## TASK
Among the entries below, find the line with "[00:00:02.88]" and the line with "[00:00:06.76]". Return exactly those lines and every line between them, but no pictures.

** Opening GIVEN INFORMATION block **

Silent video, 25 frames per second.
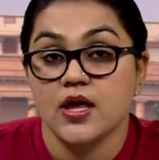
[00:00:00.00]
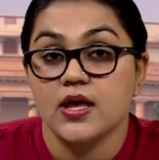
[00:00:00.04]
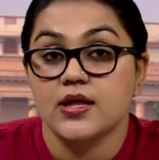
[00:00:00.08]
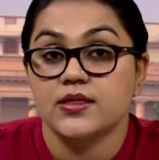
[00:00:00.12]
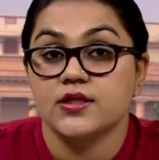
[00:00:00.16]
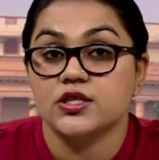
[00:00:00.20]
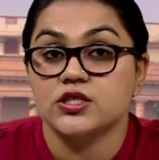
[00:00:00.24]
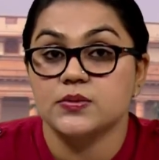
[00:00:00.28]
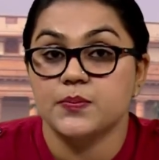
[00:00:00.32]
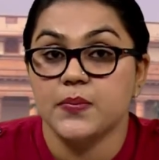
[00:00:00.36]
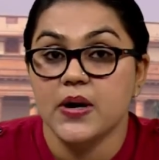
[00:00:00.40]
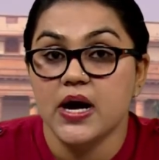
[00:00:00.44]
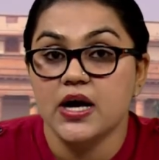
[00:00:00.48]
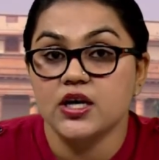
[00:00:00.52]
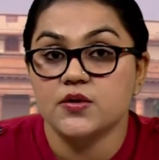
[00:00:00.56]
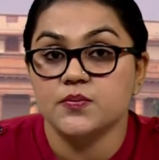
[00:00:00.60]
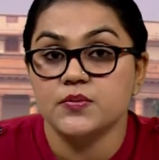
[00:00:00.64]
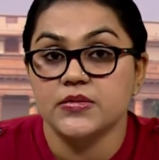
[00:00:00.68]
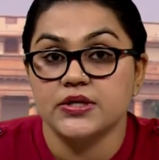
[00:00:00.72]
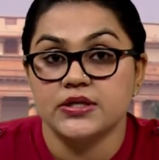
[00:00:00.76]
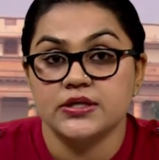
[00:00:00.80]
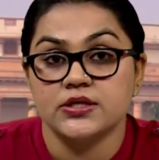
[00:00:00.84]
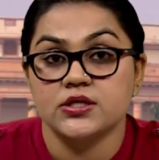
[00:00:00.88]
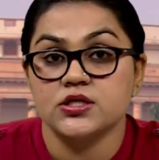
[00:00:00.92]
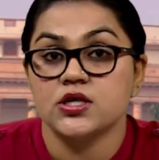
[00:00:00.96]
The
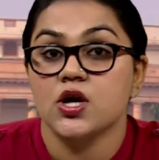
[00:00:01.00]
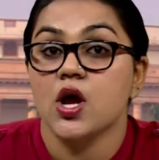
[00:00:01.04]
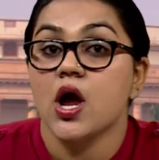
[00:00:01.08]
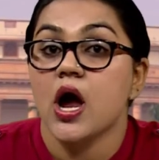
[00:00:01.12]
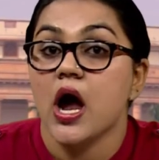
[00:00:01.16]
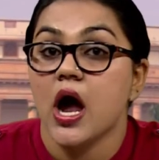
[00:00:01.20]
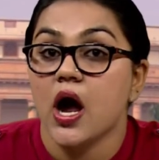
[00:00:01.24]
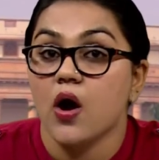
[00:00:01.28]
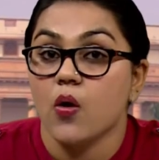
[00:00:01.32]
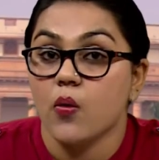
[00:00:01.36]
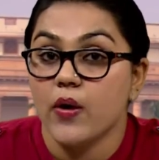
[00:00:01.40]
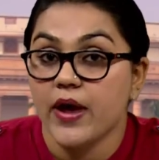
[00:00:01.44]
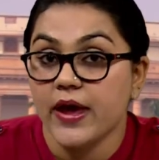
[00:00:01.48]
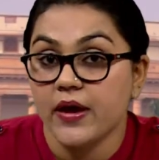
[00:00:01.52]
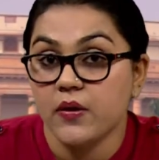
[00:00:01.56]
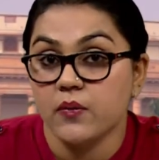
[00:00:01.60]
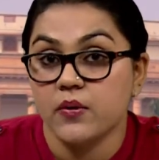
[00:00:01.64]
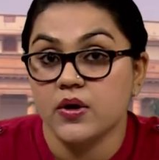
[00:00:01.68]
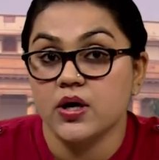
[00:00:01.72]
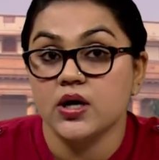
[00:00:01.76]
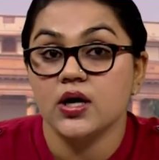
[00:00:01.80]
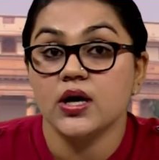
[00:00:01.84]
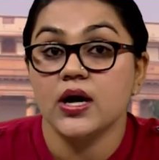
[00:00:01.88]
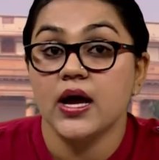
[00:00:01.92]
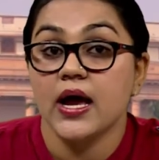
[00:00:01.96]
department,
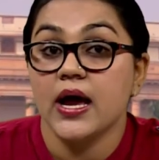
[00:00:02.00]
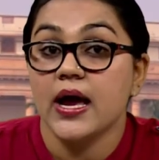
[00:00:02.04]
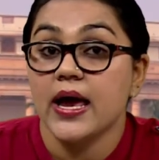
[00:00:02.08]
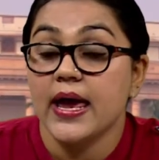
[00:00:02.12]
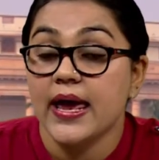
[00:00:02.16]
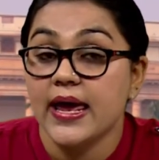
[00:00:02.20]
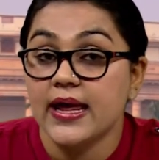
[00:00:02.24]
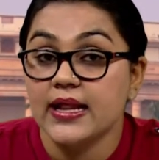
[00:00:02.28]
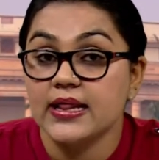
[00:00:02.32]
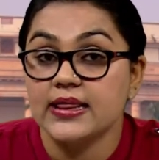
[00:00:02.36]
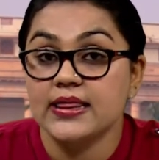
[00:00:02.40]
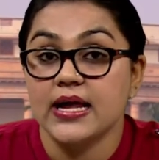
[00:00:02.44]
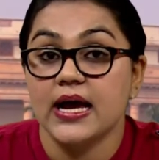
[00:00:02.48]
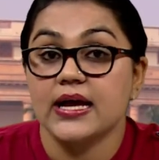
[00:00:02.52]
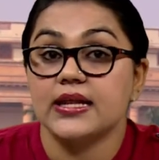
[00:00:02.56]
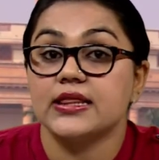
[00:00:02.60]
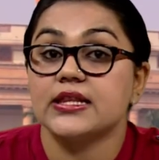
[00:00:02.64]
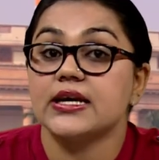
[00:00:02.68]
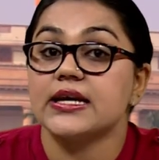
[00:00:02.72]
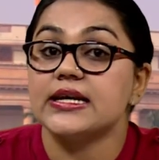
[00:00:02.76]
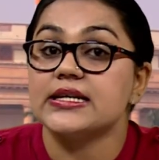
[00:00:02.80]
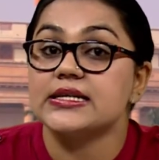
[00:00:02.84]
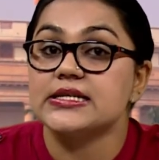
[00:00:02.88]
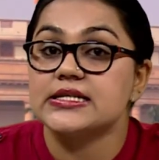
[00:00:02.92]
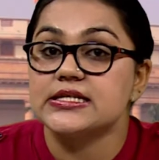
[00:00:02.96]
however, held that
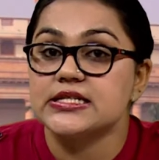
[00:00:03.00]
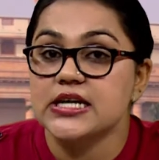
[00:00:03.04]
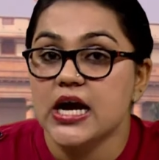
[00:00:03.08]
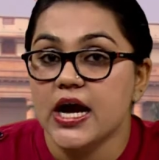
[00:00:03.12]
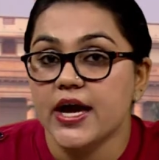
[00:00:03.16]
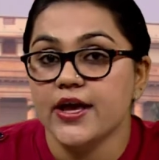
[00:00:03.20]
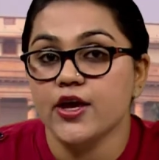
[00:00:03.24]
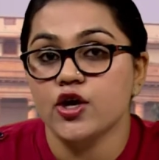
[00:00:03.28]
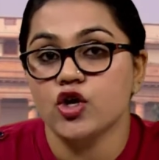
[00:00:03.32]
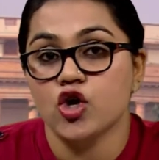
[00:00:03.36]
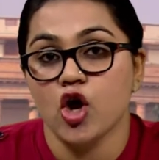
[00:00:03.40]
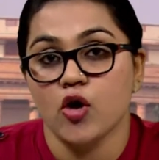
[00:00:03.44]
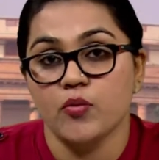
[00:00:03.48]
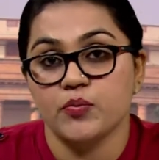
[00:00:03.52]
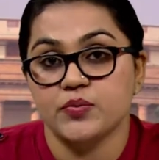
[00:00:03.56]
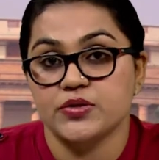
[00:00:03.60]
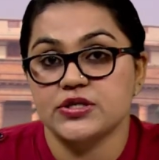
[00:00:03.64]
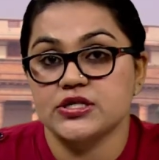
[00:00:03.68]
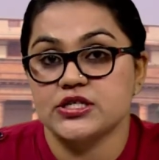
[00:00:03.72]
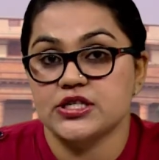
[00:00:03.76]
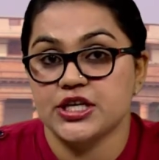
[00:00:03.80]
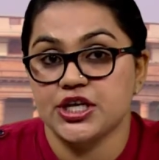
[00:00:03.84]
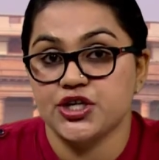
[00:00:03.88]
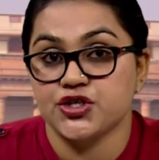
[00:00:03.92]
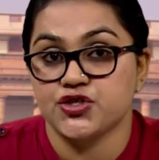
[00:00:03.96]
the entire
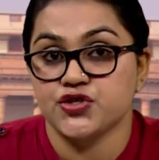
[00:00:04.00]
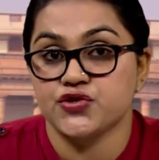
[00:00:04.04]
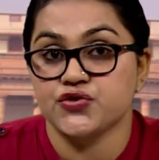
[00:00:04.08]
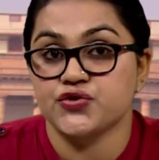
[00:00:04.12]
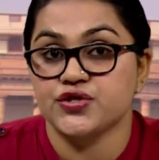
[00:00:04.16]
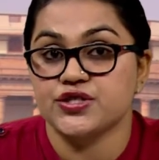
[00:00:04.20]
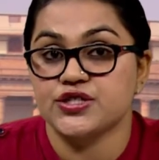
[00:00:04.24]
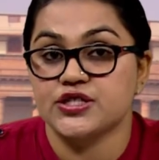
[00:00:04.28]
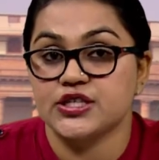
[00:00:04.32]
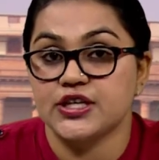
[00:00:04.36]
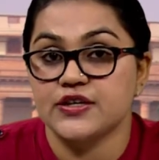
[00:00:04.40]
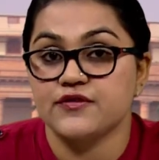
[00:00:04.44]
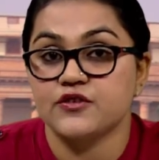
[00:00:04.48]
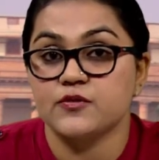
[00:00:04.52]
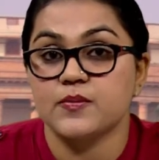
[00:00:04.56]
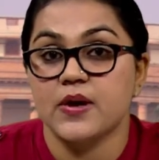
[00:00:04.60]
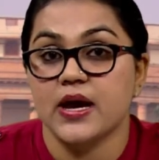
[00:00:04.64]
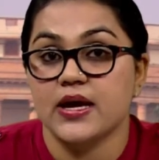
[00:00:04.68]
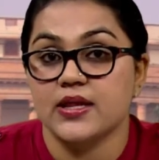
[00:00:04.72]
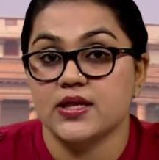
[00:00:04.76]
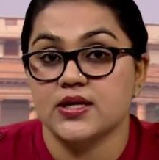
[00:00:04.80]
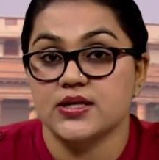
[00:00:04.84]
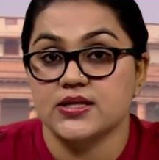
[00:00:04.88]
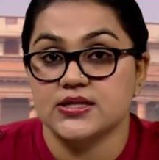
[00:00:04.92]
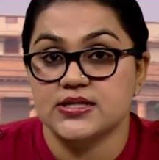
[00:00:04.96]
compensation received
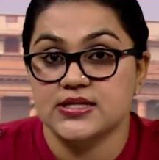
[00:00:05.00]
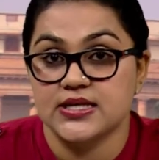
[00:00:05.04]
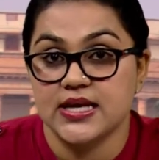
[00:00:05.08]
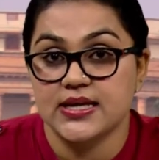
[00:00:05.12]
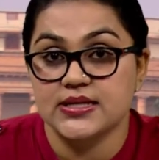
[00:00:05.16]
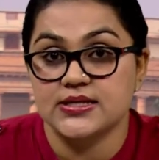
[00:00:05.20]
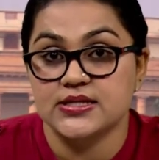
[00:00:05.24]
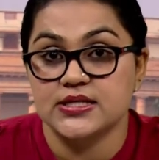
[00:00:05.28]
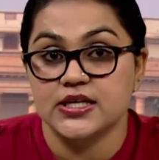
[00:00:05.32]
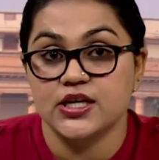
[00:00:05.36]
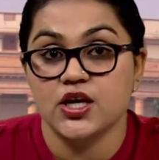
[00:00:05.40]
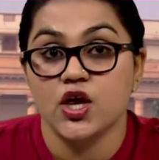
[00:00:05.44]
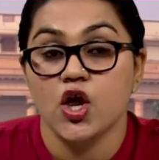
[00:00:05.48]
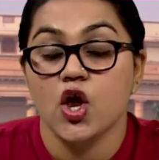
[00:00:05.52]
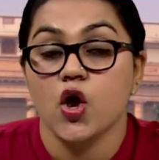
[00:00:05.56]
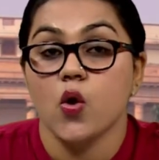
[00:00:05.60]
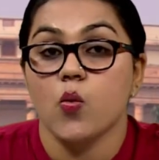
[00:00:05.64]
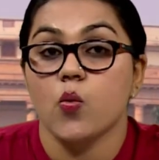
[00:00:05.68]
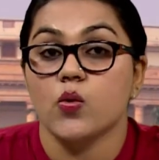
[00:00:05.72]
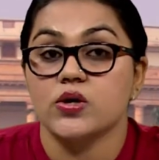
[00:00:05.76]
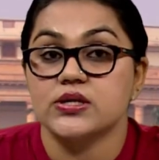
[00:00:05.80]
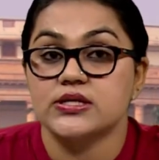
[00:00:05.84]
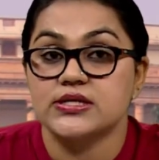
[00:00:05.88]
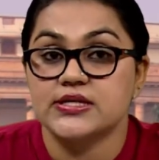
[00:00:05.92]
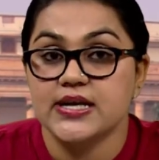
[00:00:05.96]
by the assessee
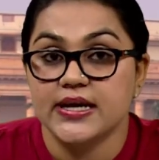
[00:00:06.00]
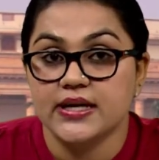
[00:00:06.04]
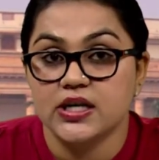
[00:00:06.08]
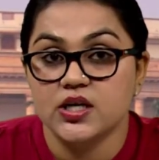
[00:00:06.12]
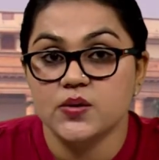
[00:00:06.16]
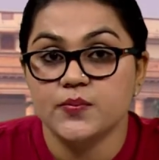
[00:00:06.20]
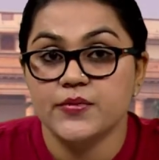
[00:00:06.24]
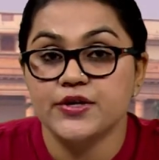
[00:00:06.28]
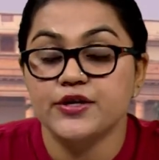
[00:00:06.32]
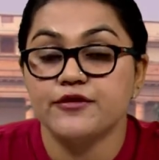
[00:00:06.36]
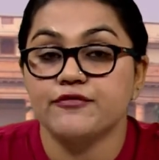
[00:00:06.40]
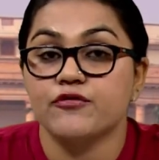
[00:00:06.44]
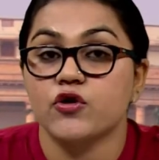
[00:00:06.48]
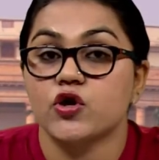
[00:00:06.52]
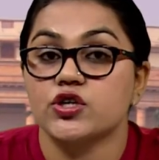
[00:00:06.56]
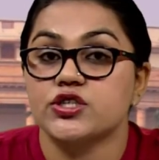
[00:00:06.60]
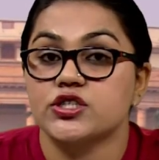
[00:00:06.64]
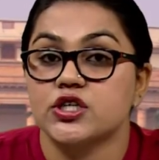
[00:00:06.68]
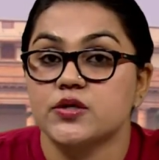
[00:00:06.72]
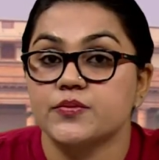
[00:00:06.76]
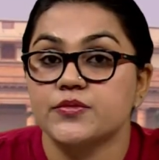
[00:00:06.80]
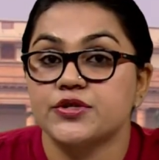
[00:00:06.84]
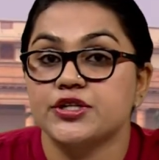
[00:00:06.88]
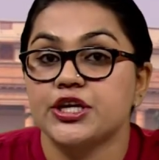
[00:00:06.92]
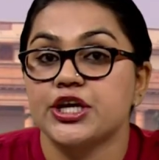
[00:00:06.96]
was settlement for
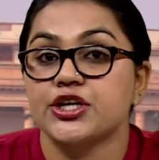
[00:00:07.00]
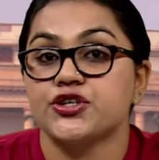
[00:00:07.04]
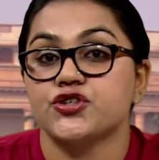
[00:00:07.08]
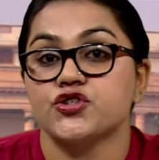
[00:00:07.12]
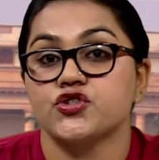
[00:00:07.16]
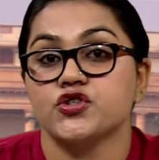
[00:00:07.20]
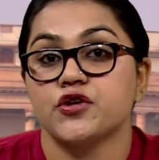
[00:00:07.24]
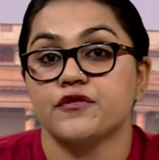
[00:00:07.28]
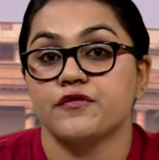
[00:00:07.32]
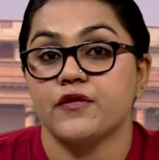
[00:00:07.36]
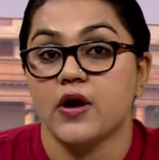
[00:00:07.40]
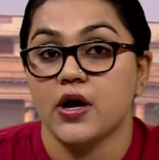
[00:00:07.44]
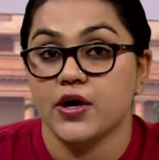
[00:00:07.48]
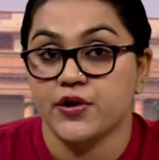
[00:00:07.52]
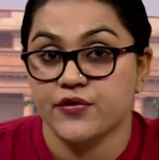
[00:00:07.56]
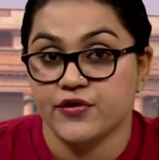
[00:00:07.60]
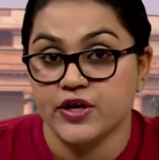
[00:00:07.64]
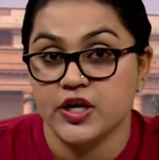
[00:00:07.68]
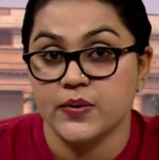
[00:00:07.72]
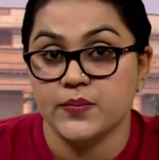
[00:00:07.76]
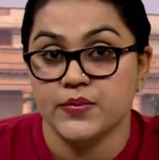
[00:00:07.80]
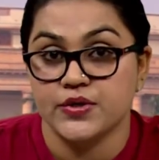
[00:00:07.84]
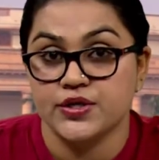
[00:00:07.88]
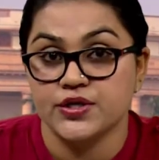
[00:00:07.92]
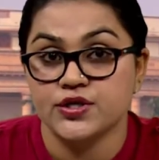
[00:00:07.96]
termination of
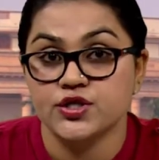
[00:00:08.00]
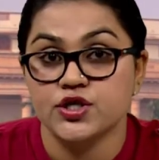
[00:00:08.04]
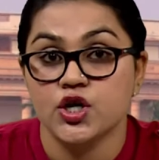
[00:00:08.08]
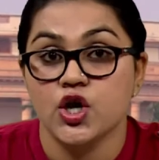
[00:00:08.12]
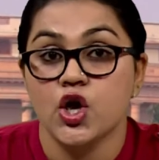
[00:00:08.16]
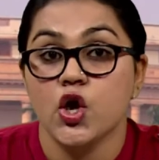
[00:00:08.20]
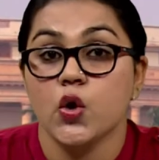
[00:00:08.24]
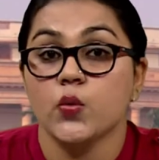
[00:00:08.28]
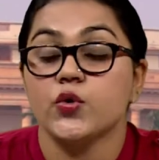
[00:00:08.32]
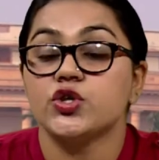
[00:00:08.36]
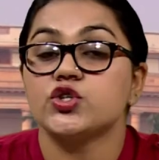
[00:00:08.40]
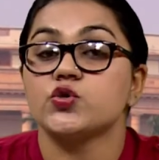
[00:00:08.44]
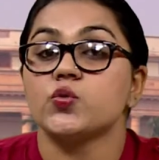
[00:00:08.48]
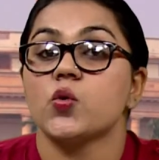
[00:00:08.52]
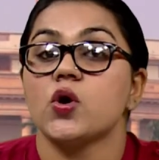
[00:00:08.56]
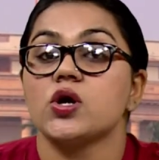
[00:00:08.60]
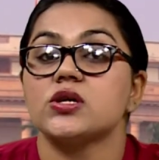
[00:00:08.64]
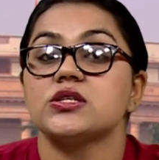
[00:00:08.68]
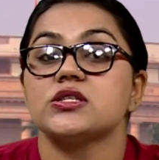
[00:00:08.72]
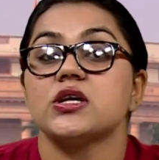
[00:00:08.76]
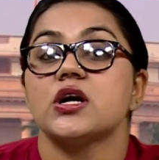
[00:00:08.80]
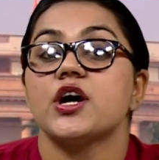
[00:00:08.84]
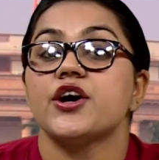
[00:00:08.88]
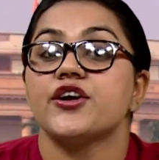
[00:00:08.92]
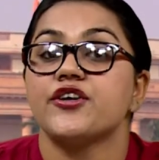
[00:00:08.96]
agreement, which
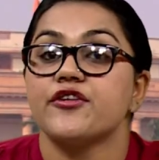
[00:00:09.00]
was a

** Closing GIVEN INFORMATION block **
** Opening GIVEN INFORMATION block **

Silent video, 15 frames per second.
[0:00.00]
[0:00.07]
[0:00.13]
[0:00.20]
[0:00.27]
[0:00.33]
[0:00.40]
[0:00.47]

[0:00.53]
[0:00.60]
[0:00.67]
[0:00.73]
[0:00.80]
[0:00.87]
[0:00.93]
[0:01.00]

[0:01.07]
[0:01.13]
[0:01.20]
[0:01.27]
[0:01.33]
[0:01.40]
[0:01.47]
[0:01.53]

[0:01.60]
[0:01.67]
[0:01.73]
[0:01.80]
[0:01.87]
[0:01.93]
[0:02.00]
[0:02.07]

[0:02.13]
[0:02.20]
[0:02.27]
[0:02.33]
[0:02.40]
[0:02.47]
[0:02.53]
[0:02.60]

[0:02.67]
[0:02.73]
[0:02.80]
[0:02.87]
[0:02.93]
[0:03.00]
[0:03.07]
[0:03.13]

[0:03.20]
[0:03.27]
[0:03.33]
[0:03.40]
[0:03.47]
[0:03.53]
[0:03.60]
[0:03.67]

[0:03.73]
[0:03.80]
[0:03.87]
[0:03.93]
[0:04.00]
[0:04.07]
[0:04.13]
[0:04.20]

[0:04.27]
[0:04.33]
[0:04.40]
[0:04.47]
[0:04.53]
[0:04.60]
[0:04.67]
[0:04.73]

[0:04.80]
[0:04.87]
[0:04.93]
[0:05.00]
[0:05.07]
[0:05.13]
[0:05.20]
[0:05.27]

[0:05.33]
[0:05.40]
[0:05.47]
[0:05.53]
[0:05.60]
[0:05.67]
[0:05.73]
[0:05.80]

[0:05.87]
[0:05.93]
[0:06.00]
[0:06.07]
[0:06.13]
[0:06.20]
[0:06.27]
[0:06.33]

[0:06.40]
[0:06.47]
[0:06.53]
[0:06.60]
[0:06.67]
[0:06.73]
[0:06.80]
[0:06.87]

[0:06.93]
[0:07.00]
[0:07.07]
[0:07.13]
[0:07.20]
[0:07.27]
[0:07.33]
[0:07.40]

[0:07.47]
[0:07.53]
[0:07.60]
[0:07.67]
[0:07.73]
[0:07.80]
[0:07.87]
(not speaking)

** Closing GIVEN INFORMATION block **

## RESPONSE TO THE TASK
[00:00:02.88]
[00:00:02.92]
[00:00:02.96]
however, held that
[00:00:03.00]
[00:00:03.04]
[00:00:03.08]
[00:00:03.12]
[00:00:03.16]
[00:00:03.20]
[00:00:03.24]
[00:00:03.28]
[00:00:03.32]
[00:00:03.36]
[00:00:03.40]
[00:00:03.44]
[00:00:03.48]
[00:00:03.52]
[00:00:03.56]
[00:00:03.60]
[00:00:03.64]
[00:00:03.68]
[00:00:03.72]
[00:00:03.76]
[00:00:03.80]
[00:00:03.84]
[00:00:03.88]
[00:00:03.92]
[00:00:03.96]
the entire
[00:00:04.00]
[00:00:04.04]
[00:00:04.08]
[00:00:04.12]
[00:00:04.16]
[00:00:04.20]
[00:00:04.24]
[00:00:04.28]
[00:00:04.32]
[00:00:04.36]
[00:00:04.40]
[00:00:04.44]
[00:00:04.48]
[00:00:04.52]
[00:00:04.56]
[00:00:04.60]
[00:00:04.64]
[00:00:04.68]
[00:00:04.72]
[00:00:04.76]
[00:00:04.80]
[00:00:04.84]
[00:00:04.88]
[00:00:04.92]
[00:00:04.96]
compensation received
[00:00:05.00]
[00:00:05.04]
[00:00:05.08]
[00:00:05.12]
[00:00:05.16]
[00:00:05.20]
[00:00:05.24]
[00:00:05.28]
[00:00:05.32]
[00:00:05.36]
[00:00:05.40]
[00:00:05.44]
[00:00:05.48]
[00:00:05.52]
[00:00:05.56]
[00:00:05.60]
[00:00:05.64]
[00:00:05.68]
[00:00:05.72]
[00:00:05.76]
[00:00:05.80]
[00:00:05.84]
[00:00:05.88]
[00:00:05.92]
[00:00:05.96]
by the assessee
[00:00:06.00]
[00:00:06.04]
[00:00:06.08]
[00:00:06.12]
[00:00:06.16]
[00:00:06.20]
[00:00:06.24]
[00:00:06.28]
[00:00:06.32]
[00:00:06.36]
[00:00:06.40]
[00:00:06.44]
[00:00:06.48]
[00:00:06.52]
[00:00:06.56]
[00:00:06.60]
[00:00:06.64]
[00:00:06.68]
[00:00:06.72]
[00:00:06.76]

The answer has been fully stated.